Indexes of surnames from these records by county/parish/townland are in the National Library. Can also be searched here


If my ancestors lived on farm in Ireland after 1850's are there any other related records?

If you found record in Griffith's Valuation for your ancestor's farm then you can also see records in Valuation Office. They hold 'Cancellation Books' which were subsequent valuations which also show when farm changed ownership. 
Your ancestor may also show up in these books if they weren't the tenants of farm during the Griffith's Valuation in 1850's.


If I cannot find record in Griffith's Valuation, or my ancestors left before the 1850's what do I do?

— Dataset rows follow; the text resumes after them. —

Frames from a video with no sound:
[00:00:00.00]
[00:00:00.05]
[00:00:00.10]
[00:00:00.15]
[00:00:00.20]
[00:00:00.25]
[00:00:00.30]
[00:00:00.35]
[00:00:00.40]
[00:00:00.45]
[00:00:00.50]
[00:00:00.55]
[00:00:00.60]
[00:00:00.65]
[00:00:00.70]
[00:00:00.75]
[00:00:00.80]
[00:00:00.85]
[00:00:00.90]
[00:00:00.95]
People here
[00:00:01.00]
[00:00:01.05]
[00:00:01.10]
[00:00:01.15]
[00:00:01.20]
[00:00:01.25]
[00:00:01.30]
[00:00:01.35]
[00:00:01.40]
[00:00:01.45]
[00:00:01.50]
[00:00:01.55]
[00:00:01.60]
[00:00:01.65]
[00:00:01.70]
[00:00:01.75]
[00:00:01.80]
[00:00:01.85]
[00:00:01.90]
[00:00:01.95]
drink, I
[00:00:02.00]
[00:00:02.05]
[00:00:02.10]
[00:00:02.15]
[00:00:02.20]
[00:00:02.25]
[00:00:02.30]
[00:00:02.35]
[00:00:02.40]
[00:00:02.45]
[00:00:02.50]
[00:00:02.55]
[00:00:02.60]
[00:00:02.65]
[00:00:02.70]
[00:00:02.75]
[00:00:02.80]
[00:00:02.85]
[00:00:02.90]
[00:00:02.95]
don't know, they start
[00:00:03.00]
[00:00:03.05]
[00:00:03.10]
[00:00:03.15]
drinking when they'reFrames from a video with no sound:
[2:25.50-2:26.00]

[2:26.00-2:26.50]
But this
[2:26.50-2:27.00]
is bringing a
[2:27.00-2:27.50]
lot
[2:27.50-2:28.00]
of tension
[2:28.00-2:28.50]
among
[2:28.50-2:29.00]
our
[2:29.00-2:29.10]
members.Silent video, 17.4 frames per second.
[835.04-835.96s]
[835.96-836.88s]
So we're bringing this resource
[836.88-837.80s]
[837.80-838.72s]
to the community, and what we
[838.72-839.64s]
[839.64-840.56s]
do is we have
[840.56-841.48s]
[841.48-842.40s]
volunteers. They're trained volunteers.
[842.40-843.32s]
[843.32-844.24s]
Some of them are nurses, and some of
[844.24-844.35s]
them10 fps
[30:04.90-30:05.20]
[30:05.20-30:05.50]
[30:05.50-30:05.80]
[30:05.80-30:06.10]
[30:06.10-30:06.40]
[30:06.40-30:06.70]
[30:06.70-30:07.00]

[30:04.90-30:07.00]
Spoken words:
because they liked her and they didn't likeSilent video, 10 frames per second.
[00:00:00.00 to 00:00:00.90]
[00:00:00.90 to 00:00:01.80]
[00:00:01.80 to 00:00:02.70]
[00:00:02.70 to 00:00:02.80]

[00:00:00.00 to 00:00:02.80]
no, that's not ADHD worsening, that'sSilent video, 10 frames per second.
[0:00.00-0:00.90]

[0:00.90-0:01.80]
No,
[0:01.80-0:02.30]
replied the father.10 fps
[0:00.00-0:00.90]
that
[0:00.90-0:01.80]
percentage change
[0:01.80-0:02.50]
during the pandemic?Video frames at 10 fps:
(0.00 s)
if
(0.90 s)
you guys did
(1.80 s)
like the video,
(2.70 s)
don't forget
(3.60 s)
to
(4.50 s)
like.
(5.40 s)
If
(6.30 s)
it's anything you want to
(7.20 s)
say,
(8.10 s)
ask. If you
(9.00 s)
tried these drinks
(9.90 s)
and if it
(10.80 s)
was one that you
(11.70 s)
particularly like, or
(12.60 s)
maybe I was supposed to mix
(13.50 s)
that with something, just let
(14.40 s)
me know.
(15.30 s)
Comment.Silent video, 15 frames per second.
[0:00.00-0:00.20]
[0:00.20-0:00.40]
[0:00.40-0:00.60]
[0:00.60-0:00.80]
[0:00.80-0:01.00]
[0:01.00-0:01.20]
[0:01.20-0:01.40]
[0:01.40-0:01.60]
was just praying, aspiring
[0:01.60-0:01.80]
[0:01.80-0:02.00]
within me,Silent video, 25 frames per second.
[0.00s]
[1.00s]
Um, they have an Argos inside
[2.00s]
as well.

Tithe Applotment records were records of valuations carried out 
from 1823-1838. Tithes or taxes were levied based on these valuations and paid to the 'Church of Ireland' (Anglican Church).
However these records are not as comprehensive as the Griffiths Valuation. 
An index of surnames in Tithe Applotments records together with surnames from Griffiths Valuation are indexed in books by county in National Library.
An index by townland also exists in the National Library. This index 
gives you the Microfilm related to townland Tithe records which you can then read townland records.


What about church records?

Most Catholic parish records were microfilmed up to 1880 and can be read at the National Library. An index of parishes and related film should be checked first. Be warned that the quality and dates of these records vary quite alot. Records were entered by hand and often in Latin. This means it can take days to look through records for 1 parish. If initially records look illegible do not despair. Normally only Christian names were translated into Latin. Scan records for townland and surname.
eg A Birth record could be in a form similar to

Bapt.Bartholomew, f.l. Michaeli Sheehan et Johanna Casey, Ardcanaght, sp. Demetrius Sheehan,Johannes Casey

Here Bartholomew (f.l. - fil legit = legitimate child) to Michael Sheehan (et = and) Johanna Casey, townland Ardcanaght. Sponsers Dermot Sheehan,John Casey.